Others - including Reps. Jim Hansen and Howard Nielson, both R-Utah - have already co-sponsored similar legislation. But most Congressional observers say the pay raise - from $89,500 to $135,000 a year - is almost sure to become law anyway.Once President Reagan proposed the pay raise to Congress in his budget on Monday, both houses of Congress would have to vote within 30 days to reject or it becomes law under complicated procedures set up by Congress.

The Senate will reportedly vote on and likely reject the raise. But House leaders apparently will not allow a vote there, meaning the raise will take effect in both houses. However, the House will vote soon afterward to abolish honoraria - the fees congressmen receive for giving speeches to special interest groups.

Owens said, "I delayed a formal statement on the proposed increase in the hope that the president would reject the proposal and make a final effort at fiscal restraint.

"I was disappointed that he failed to cut the (salary study) commission's recommendation to a level comparable to the maximum in outside income that House members are now allowed to earn through honoraria," which would have been a raise of $26,850.

If, as Owens' bill will propose, a vote does come up on the proposed pay raise, Owens said he will vote against it.
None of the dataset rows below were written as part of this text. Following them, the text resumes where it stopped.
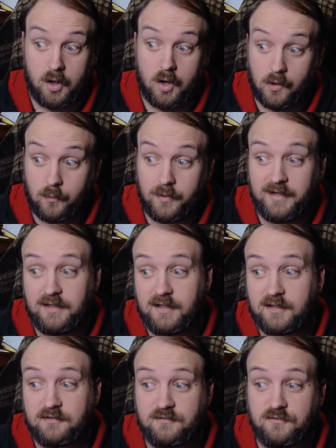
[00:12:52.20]
we
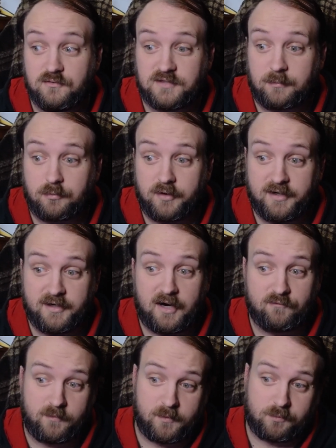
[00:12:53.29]
needed to separate it out
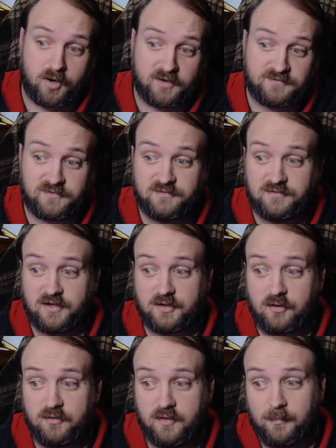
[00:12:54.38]
from the process that
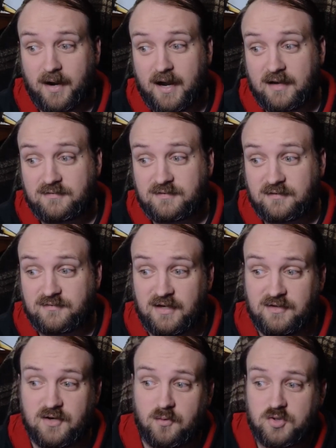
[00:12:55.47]
occurred in the past, as they
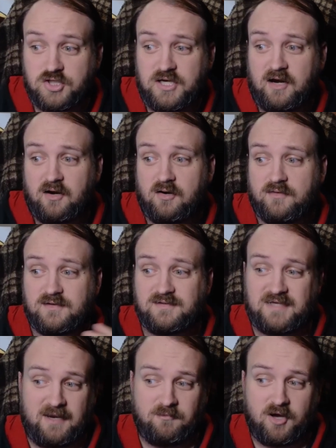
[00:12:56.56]
don't share the
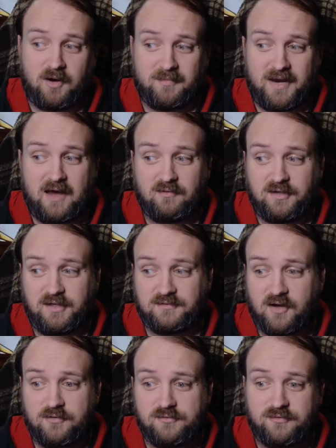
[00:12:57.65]
same commonalities
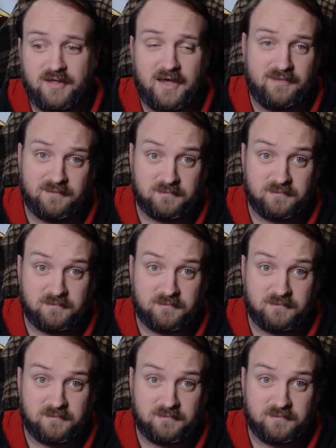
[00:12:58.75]
other than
If it passes, he said he will support an immediate ban on honoraria.

"At a time when Congress is struggling to bring the budget into line and decrease a staggering deficit, it is improper for us to look first to our own needs and not muster the courage to face a recorded vote on the issue."

He added, "This pay raise issue is being turned by some into a partisan issue, but the irony is that this is the recommendation of the most fiscally conservative president in decades."